[rabbitmq-discuss] RabbitMQ C Client Intermediate Status Source Code

David Wragg david at rabbitmq.com
Thu Jun 24 14:25:49 BST 2010


Hi Frank,

Thanks for putting your code up.

Frank Gönninger <frank.goenninger at consequor.de> writes:
> [...]
>
> Now, codegen.py emits GNU C specific code - that leaves us with "a lot
> of work" to modify codegen.py to
>
> A. Either emit ANSI C code using pure functions and avoid C "macros", or
>
> B. Emit the same #ifdef'ed code structure that has been used manually
> to adapt all other source and header files.

I'd strongly suggest option A.

In fact, I'd suggest that approach throughout the codebase.  Preserving
the gccisms using ifdefs will just makes the code harder to maintain,
without providing any particular benefits (the gccisms in the rabbitmq-c
codebase are interesting experiments, but in the cold light of day seem
a bit gratuitous).

> Meanwhile, due to presssing project deadlines, we stopped working on
> his approach and have resorted to the MINGW alternative for coding our
> application.

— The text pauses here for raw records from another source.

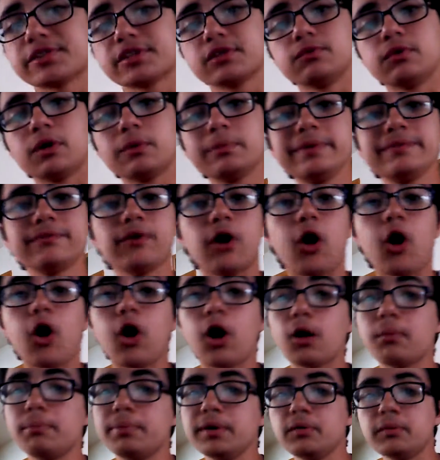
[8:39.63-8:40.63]
is the one we've
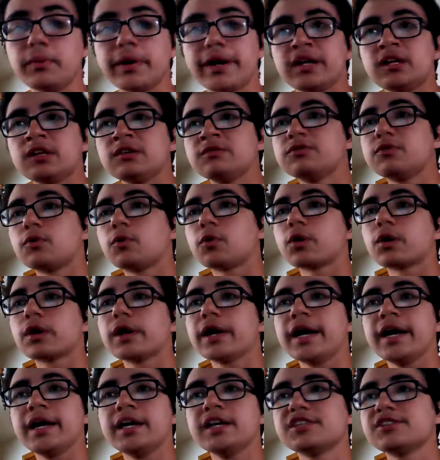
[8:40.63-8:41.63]
all been waiting for,
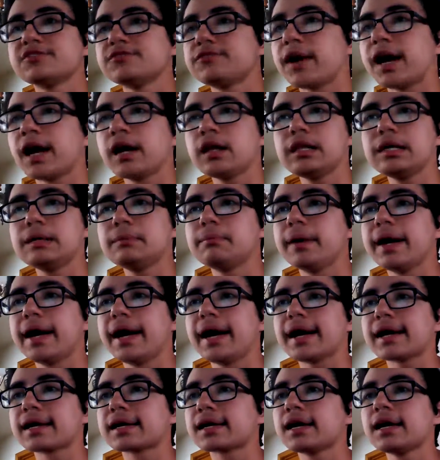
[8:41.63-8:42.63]
and it's finally
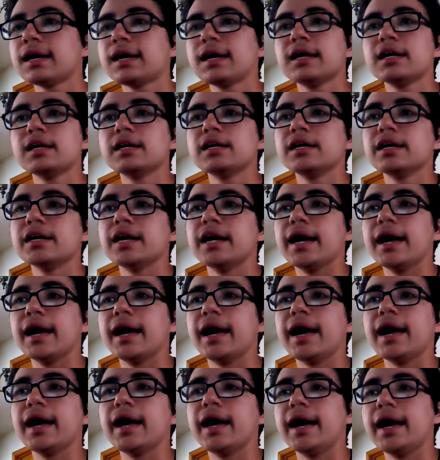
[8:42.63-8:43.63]
back.
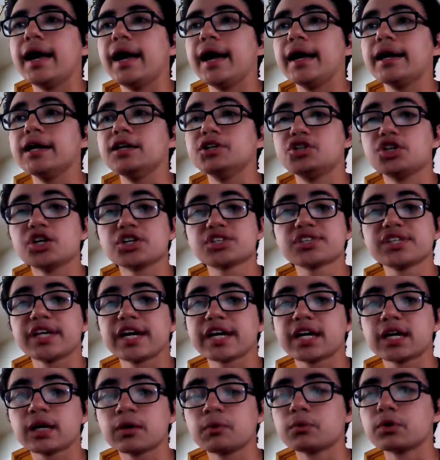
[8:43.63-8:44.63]
And just
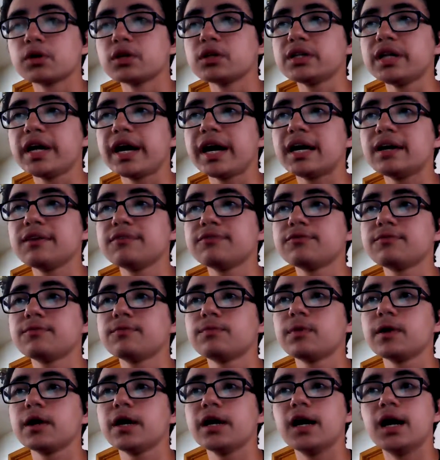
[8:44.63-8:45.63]
like in real life,
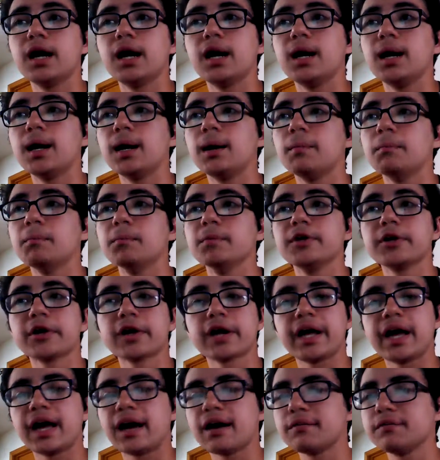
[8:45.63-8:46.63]
they're
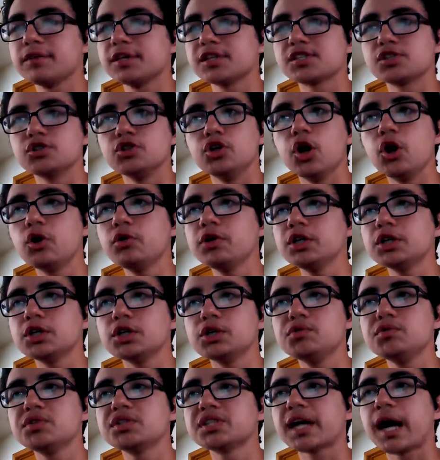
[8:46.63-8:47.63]
going to have this no
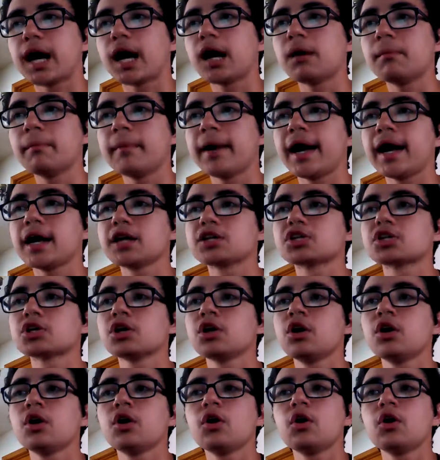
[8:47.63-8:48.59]
DQ style match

In latest two months time, however, we will be facing a
> situation where we need to deliver a Visual Studio 2010 project used
> by the client to build the code (then to be deployed on a Windows
> Server 2008-based machine).

I know the problem of balancing deadlines and ideal solutions well.

I propose we look at merging some of your changes back into the main
rabbitmq-c repo.  While this won't yet give a pure ANSI rabbitmq-c, it
will at least move us closer to that ideal, and form a basis for future
work towards that goal.  As mentioned above, I'd prefer to kill the
gccisms completely wherever possible.  That might be as simple as
deleting the code under "#ifdef __GNUC__".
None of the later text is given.